Many people think that concentration is the same thing as meditation, but there is no such connection between concentration and meditation. Concentration is something that is below your senses, whereas meditation is something that is above your senses. But many are under the false impression that concentration is identical with meditation, and they take to a wrong path. Concentration is something that we use involuntarily in our daily normal, routine life.
For example, I am now reading the newspaper. My eyes are looking at the letters. My hand is holding the paper. My intelligence is thinking now. Mind is also thinking. Thus, when the eyes are doing their work, the hand is doing its work. When the intelligence is doing its work, the mind is also doing its work, and there is the coordinated action of the mind, intelligence, hand, and eyes, I am able to get the contents of the newspaper. It means that if I want to get at the matter contained in the news-paper, all these enumerated senses are concentrated; and they are all coordinated and working on the newspaper.
If one wants to drive a car, unless one has concentration, one cannot drive a car on the road. All the normal routines, like walking, talking, reading, writing, eating, we do only as result of concentration. If such concentration is part and parcel of your daily life, than what is it that we practice to get concentration?
We have to practice something beyond these normal senses. We must rise from being below the senses (that is the state of concentration) to the senses (that is the middle position called contemplation); and from there we must rise above the senses—that is called meditation. Between concentration and meditation there is a border area that covers both and that is the area of contemplation. To be in that area of contemplation is to free yourself of worldly attachments. If you break away all the worldly attachments, all the routine attachments in the world, then you will enter the region of contemplation.
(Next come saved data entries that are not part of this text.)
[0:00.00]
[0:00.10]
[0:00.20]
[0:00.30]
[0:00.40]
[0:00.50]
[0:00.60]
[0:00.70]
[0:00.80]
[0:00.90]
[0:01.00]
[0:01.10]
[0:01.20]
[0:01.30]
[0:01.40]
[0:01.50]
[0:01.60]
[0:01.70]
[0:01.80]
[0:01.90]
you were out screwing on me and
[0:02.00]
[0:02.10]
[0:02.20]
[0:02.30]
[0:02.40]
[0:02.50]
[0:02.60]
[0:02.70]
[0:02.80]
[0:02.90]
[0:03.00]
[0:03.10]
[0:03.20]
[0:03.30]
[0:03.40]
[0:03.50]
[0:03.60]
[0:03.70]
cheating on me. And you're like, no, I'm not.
When you have completely broken away all your attachments, you break through this area of contemplation and you get into the area of meditation.
These steps can also be described as starting from self-confidence, then getting self-satisfaction, then self-sacrifice, and the last step is self-realization. The ultimate step of self-realization depends upon the base of self-confidence. You must therefore develop as a first step confidence in your own self. Without having and developing confidence in your own self, if all the time you talk of some power being with someone and some other power being with someone else, if you thus travel all the time and depend upon power that is with someone else, when are you going to acquire any power and confidence in your own self.
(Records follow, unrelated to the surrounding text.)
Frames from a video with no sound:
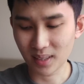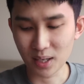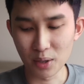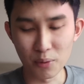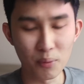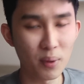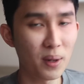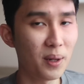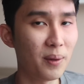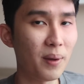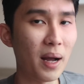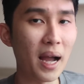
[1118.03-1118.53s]

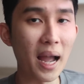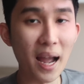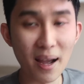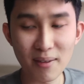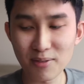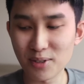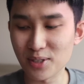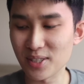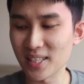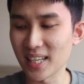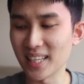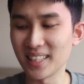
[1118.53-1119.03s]
well, I have
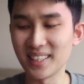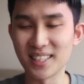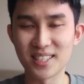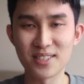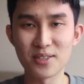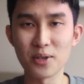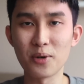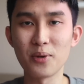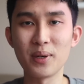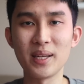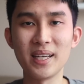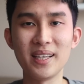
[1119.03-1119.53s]
to say the
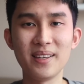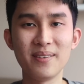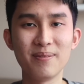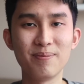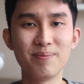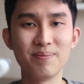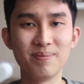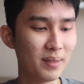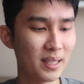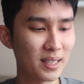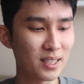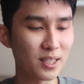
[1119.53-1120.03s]
Sony,
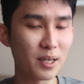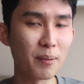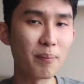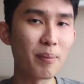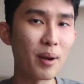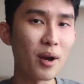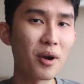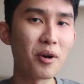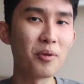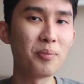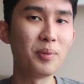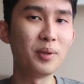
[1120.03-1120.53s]
it's
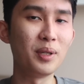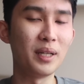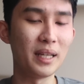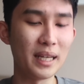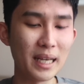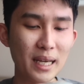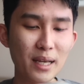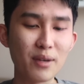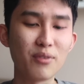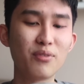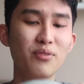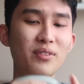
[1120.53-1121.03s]
comparable
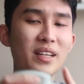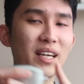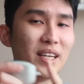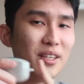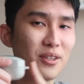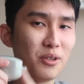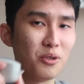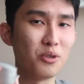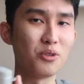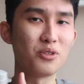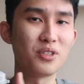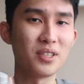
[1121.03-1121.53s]
if they
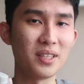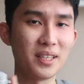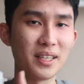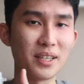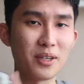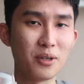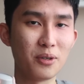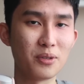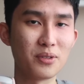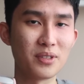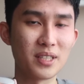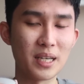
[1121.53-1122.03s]
use
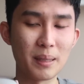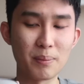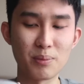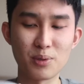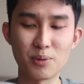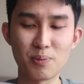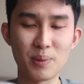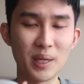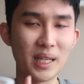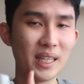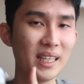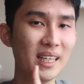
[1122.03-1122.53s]
silicone tips,
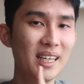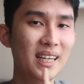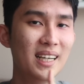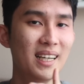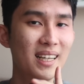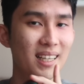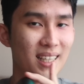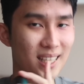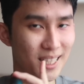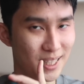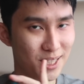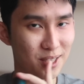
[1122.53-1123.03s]
but
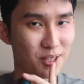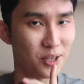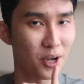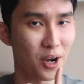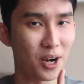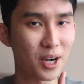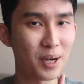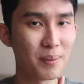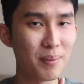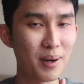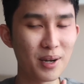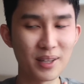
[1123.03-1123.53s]
let's
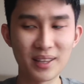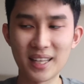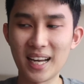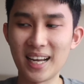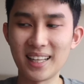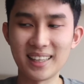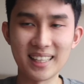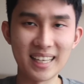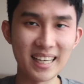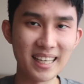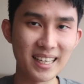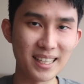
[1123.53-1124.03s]
talk about
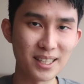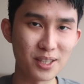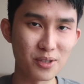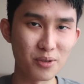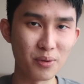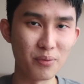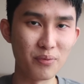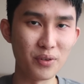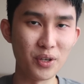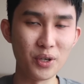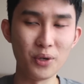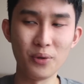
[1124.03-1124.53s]
that in its
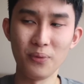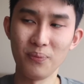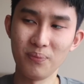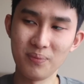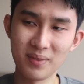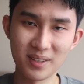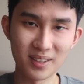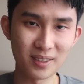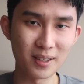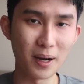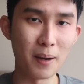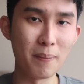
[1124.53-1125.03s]
review
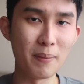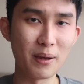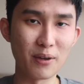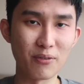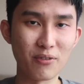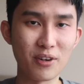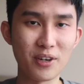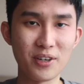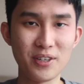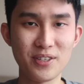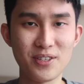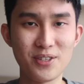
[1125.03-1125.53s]
coming
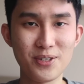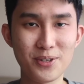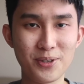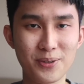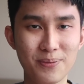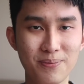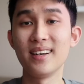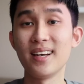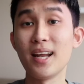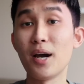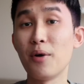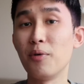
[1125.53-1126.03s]
very soon.
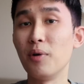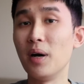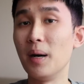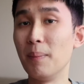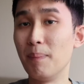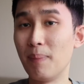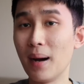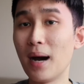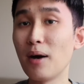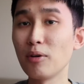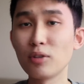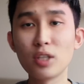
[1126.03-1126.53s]
Now
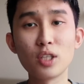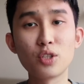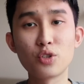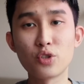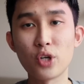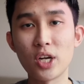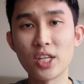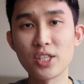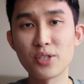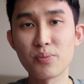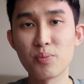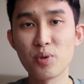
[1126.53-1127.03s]
about the
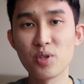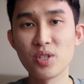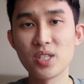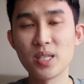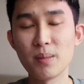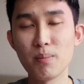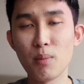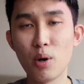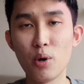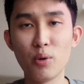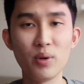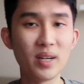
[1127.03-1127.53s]
transparency
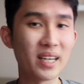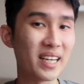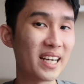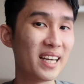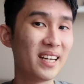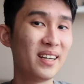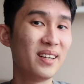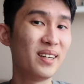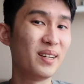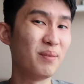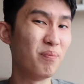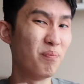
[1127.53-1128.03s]
mode,
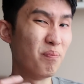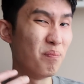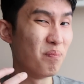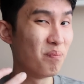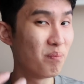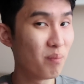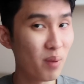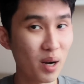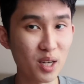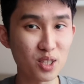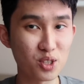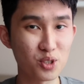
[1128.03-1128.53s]
again,
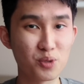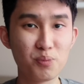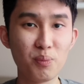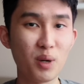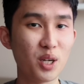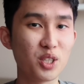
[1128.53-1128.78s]
much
Peace and bliss are within you, they are not something external to you. You may think of going to the Himalayas for getting peace. Yes, your body may go to the Himalayas for getting peace, but your mind may be left behind in the city. How are you going to get peace? You have brought your body to India; but still, if you have the same habits that you are used to in America, what is the use of bringing the body to India? Body is not the essential thing.
The transformation should come in your mind; the change should come in your mind. Many people collect a lot of information, they take a lot of information, but they do not use it to bring about a transformation of their own self. Information is useless, but the transformation in you is important. You can go on mentioning the names of many eatables. Are you going to relieve your hunger in this way? But even if you actually eat one thing only in practice, you are going to relieve your hunger. Therefore, instead of saying so many things in your talk or in your speech—all that is simply book knowledge, if you are able to put into practice one of the things you say, that is going to be useful.